I am currently working through modernizing the HaikuDepotServer (HDS) image processing tooling.
This post is a question around screenshots. Screenshots are supplied by users as PNG. There are 234MB of images in HDS with an average size of 121KB. There’s 96 images over 512KB.
One option I have been looking into is to apply the pngquant tool to the screenshots as they are uploaded and then again later when thumbnails are produced. The pngquant tool is fast enough and reduces images from 8 bits per channel down to a palette of 256 colors which, in turn, means the images are approximately 30-40% of their original size. The output from pngquant is impressive in the way it is able to retain good quality despite the reduction in fidelity.
Although there isn’t a problem with data volumes (234MB of images is not a lot in 2024) the reduction in size would benefit application memory usage, transmission volumes, database volumes, backup volumes etc… Doing this feels aligned to the Haiku vibe of being light on resources.
I have some examples of outputs from the tool here.
The question is; do people feel that a reduction in the screenshot images to a 256 palette is a good idea given the quality of these sample outputs or it is better to stick to the full 8 bit per channel pixel format for these images?
8 bits per pixel is 256 colors…? You must mean 8 bits per channel (24bit color.)

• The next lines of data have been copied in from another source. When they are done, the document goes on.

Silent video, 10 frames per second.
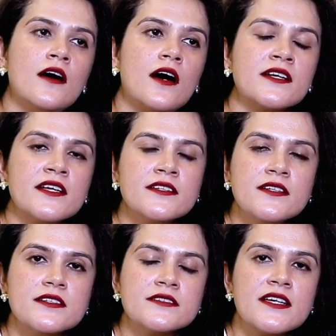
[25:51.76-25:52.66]

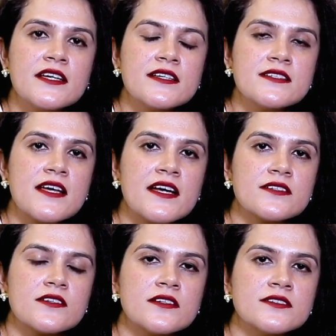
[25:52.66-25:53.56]
Another thing is that
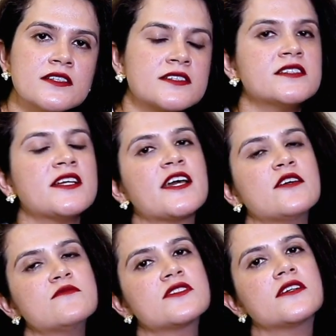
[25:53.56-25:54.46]
certain
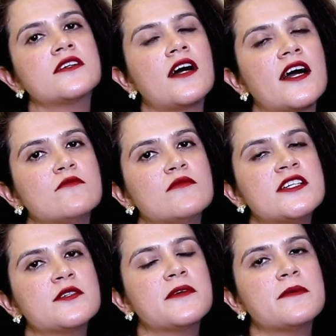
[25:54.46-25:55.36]
times I
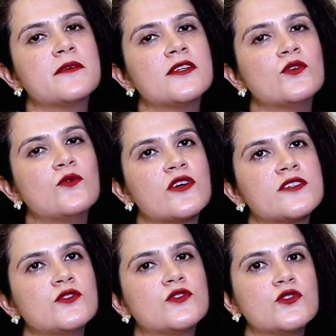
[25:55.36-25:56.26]
meet people who
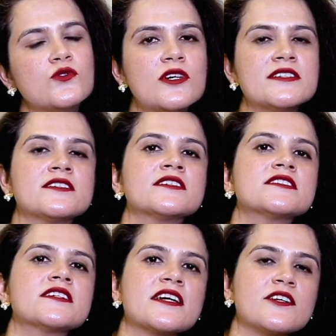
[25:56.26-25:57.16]
want to do a
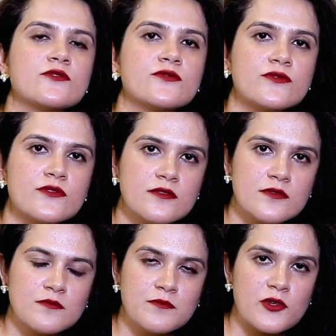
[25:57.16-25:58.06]
certain kind of
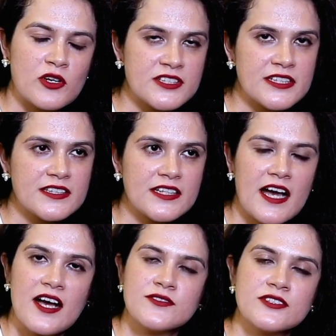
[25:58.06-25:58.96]
project. They
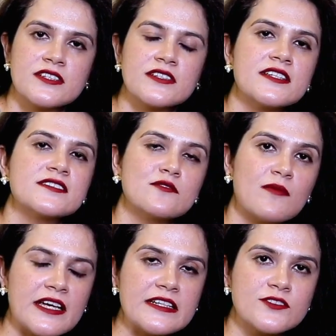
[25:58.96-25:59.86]
have certain things in
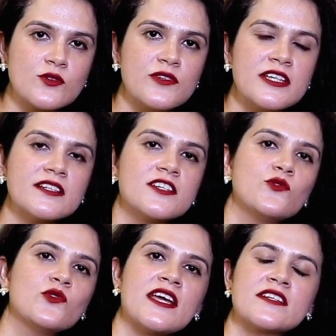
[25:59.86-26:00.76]
mind. So we can
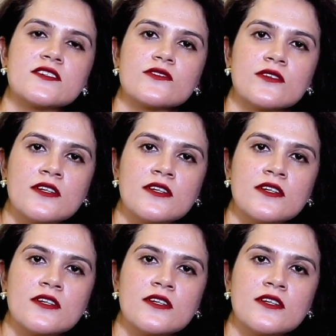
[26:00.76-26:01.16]
curate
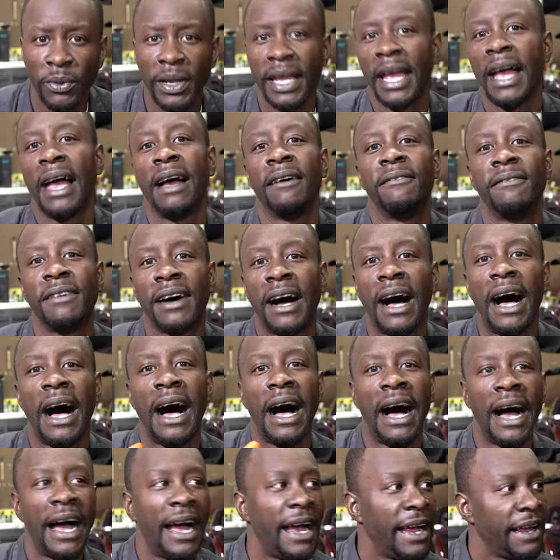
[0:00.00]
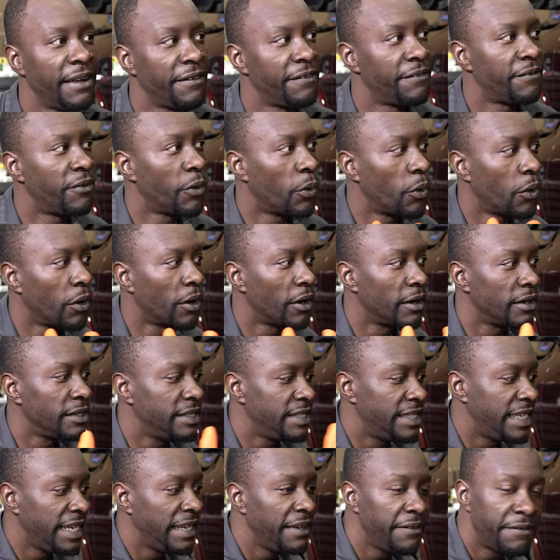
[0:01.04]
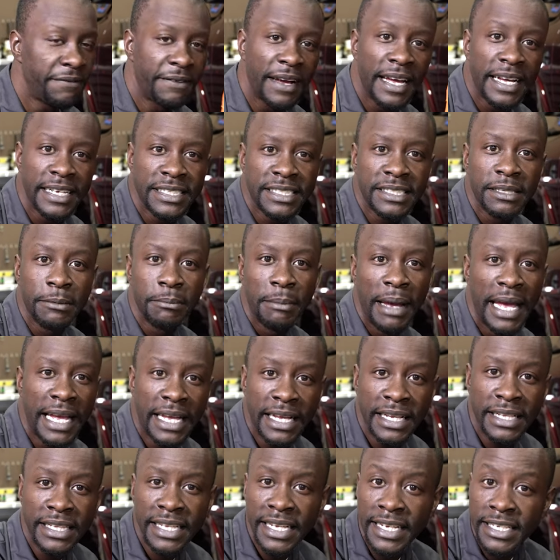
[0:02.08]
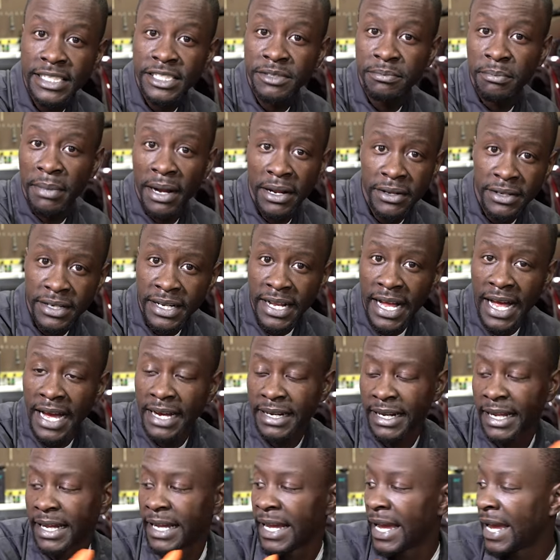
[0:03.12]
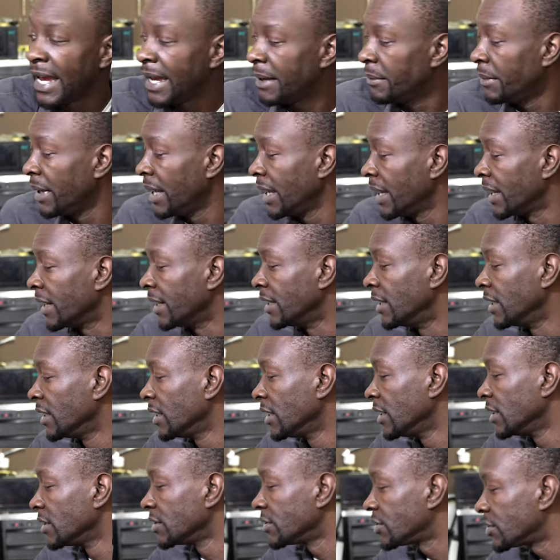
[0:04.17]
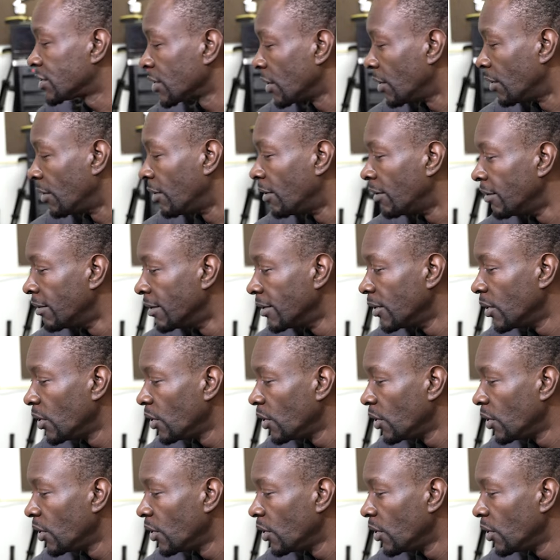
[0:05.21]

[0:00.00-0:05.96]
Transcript: We have an eye for defects and making things better than how they came in. So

I don’t really see a reason to reduce things further than they already are. Full-size high-quality screenshots are what I would expect when clicking on the screenshot view. Generating a tiny preview image so the full-size one isn’t loaded all the time (if we don’t already do that) sounds sensible, however.
I was thinking… converting down to 256 colors might work for GUI, but surely will look ugly for photos. But then saw that example03_pngquant_90.png file. Quite impressive! For the intended usage, seems really good to my eyes.
There is no currently available tool to do this. In theory it would be nice, but suggesting non-existing solutions may not be a great approach here. Also it would mean redoing all the screenshots, while converting the existing one to a better compressed bitmap format is easily done.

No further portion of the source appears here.